Once you have installed IGV, you can open the GUI and follow the description here
to visualize the MAG, the metagenomics and metatranscriptomics reads that map to it, the positions of the open reading frames, and the positions of the metatranscriptomics-only contigs we were able to recover in the last step.
Tasks
Explore the variation in coverage depth in the metagenome and metatranscriptome.

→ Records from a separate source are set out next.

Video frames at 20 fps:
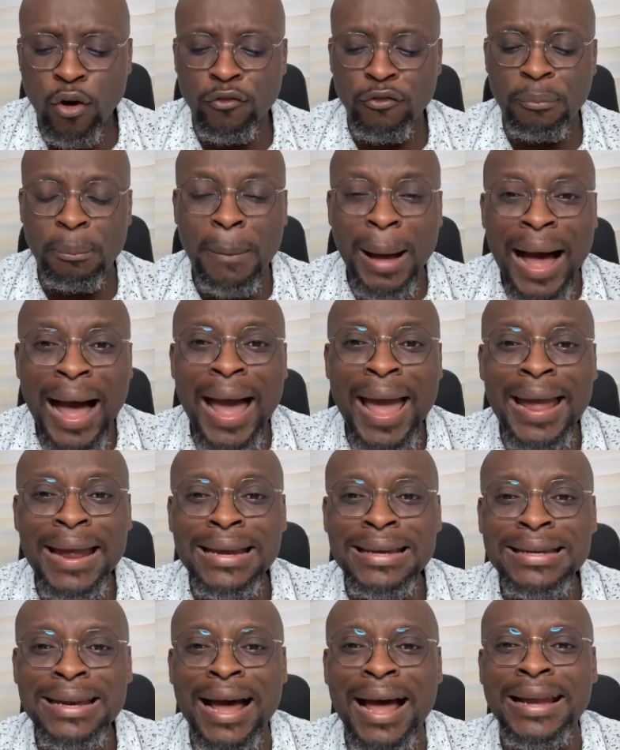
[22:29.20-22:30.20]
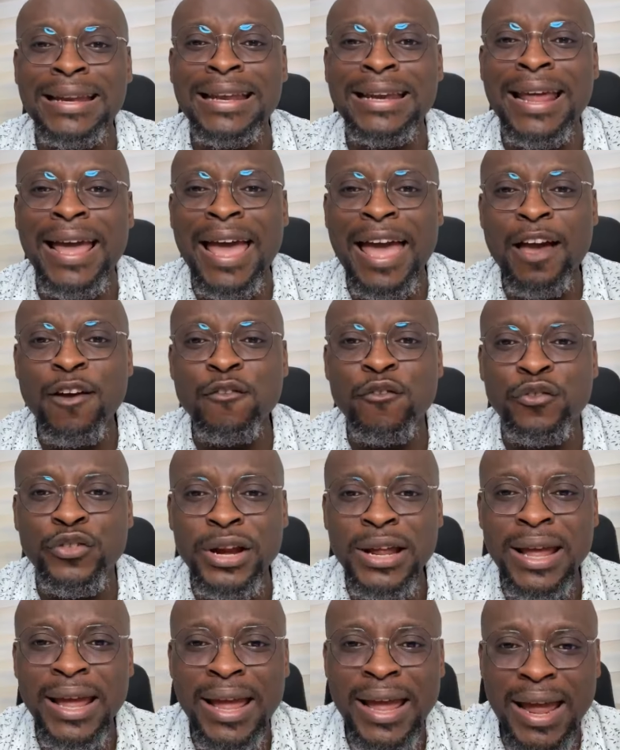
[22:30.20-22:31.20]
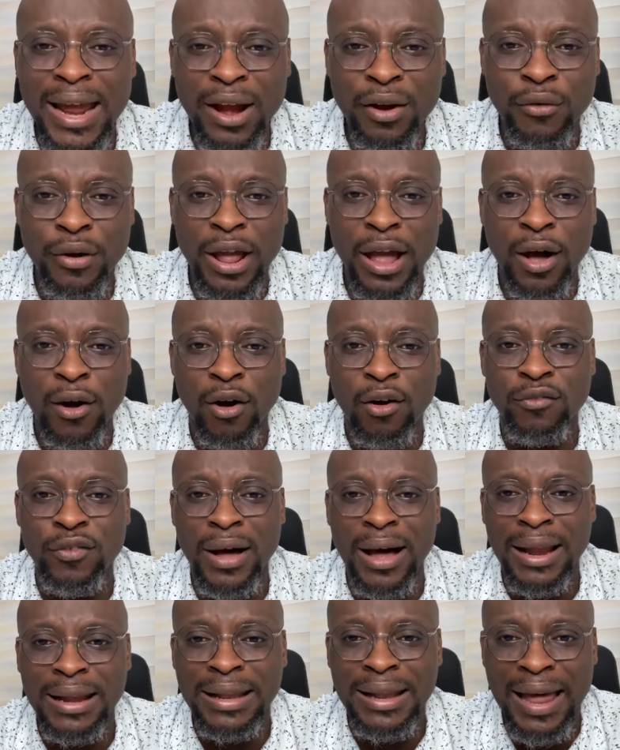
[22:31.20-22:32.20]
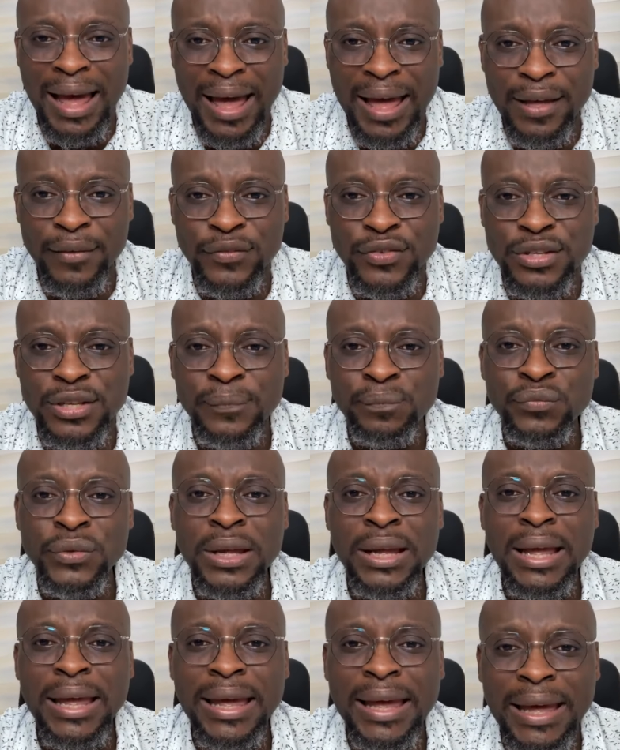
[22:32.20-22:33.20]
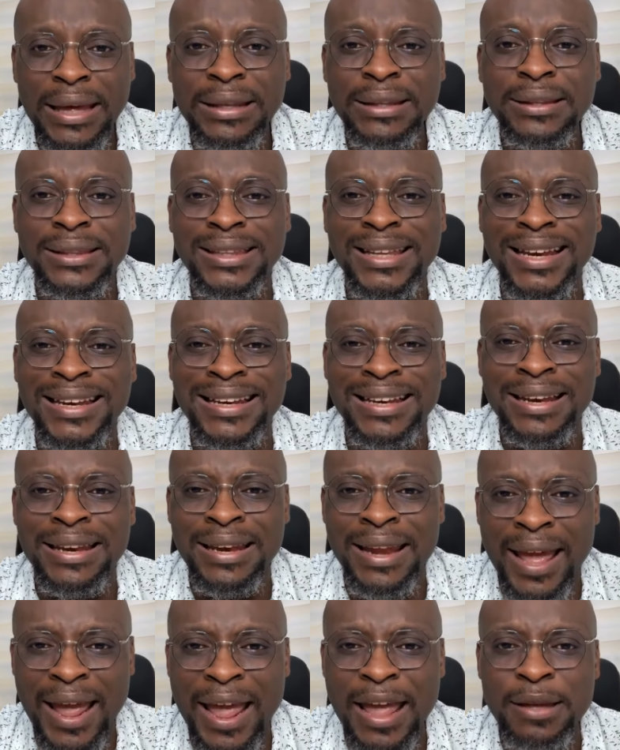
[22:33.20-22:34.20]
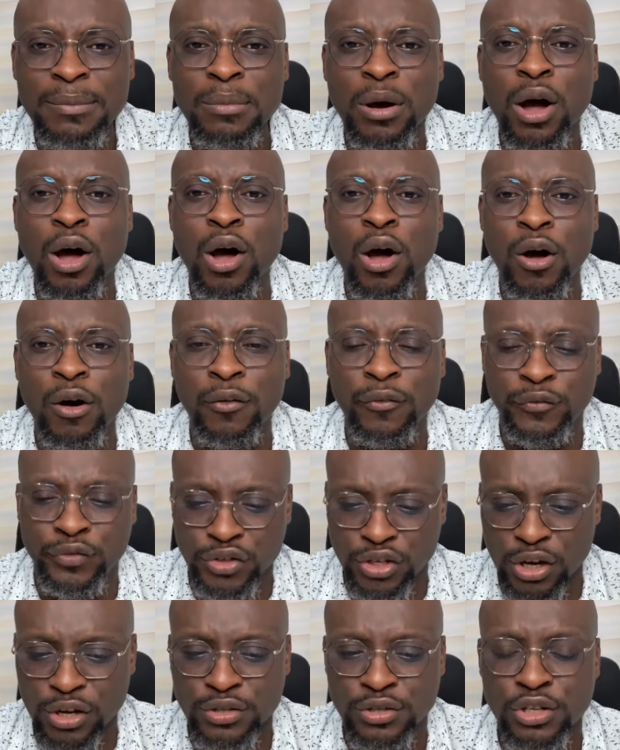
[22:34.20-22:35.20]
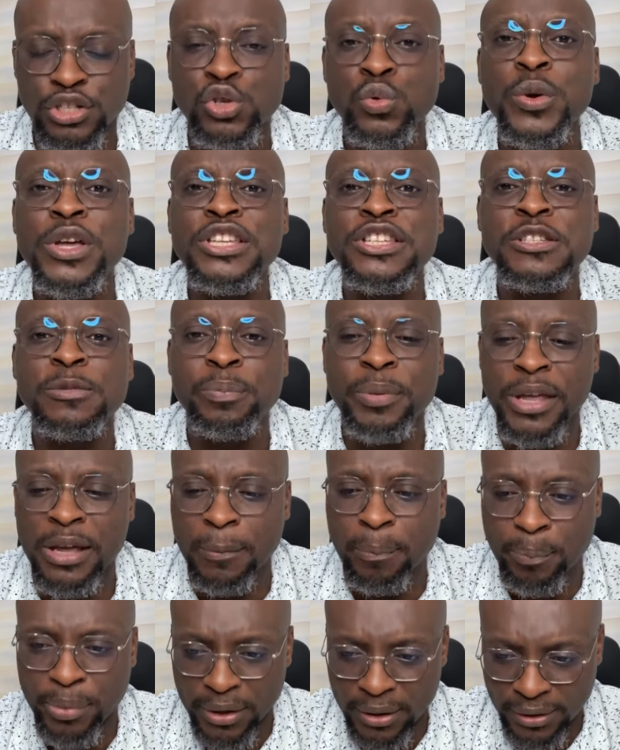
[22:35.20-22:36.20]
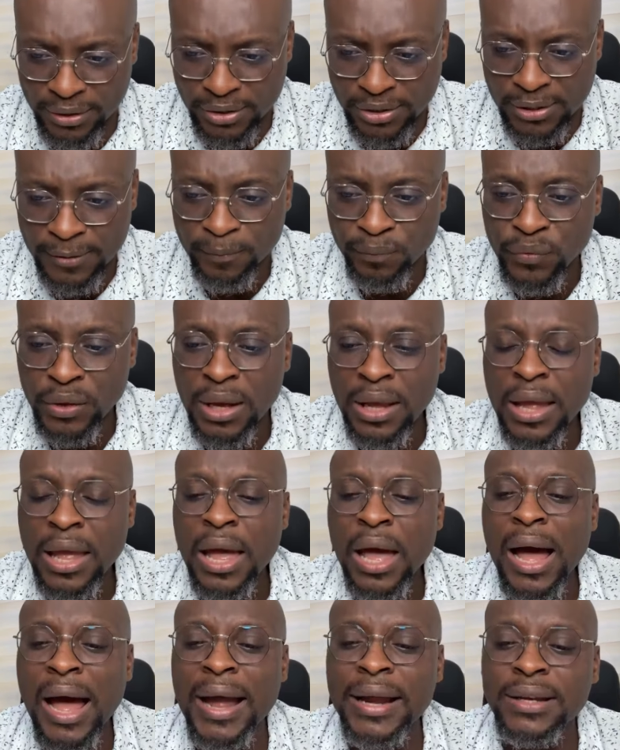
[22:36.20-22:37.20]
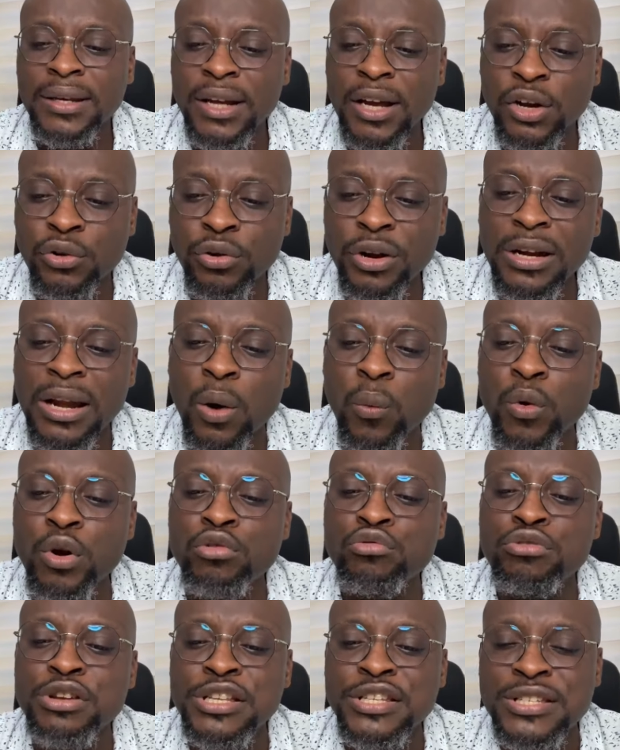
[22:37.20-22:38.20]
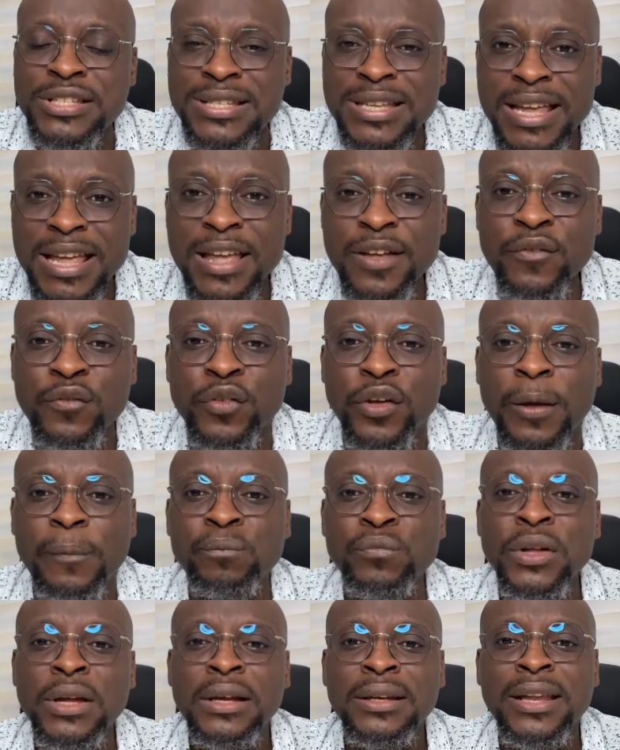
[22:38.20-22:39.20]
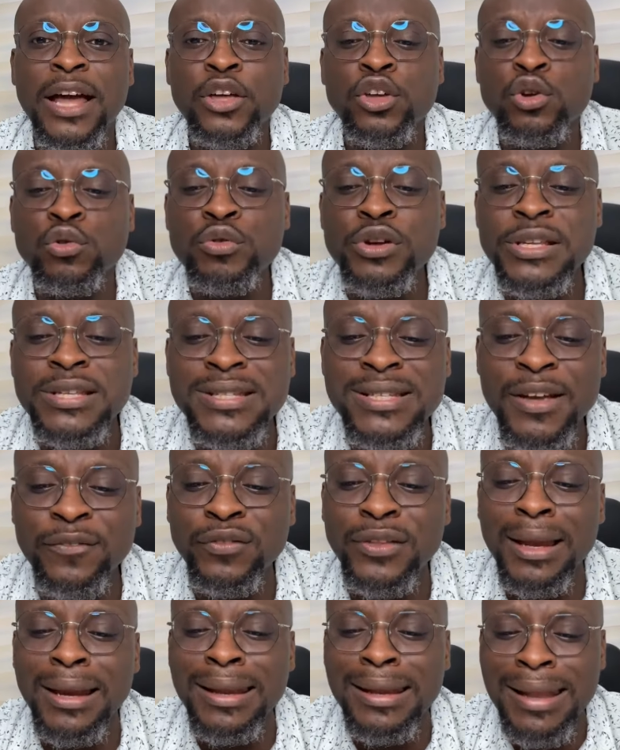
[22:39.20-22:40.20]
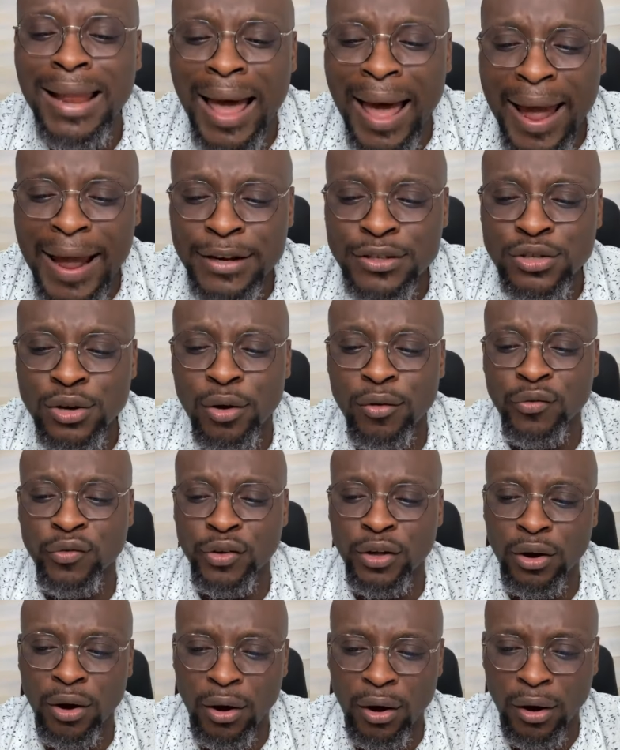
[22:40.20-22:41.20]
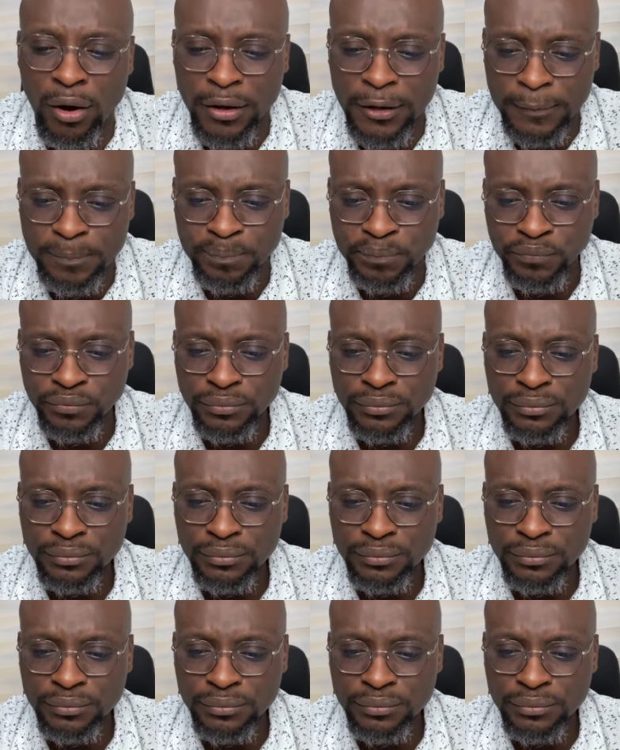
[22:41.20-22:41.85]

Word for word: of mind and in every area of our lives. In the name of Jesus, we speak peace. I decree that we receive, that you receive the light of God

Focus on the metatranscriptome: can you see polycistronic operons? Compare the pattern of coverage with metatransctiptomic reads to the positions of the metatranscriptome-assembled contigs. Do you see a pattern? Can you find positions with a surprising coverage depth?
Use the search bar to find a gene with the KO annotation K00635. This is a key gene for the lipid-accumulating phenotype of Microthrix parvicella and the whole floating sludge community.
Comment
Files with counts generated in this way can be used for differential abundance analysis, e.g. by DESeq2.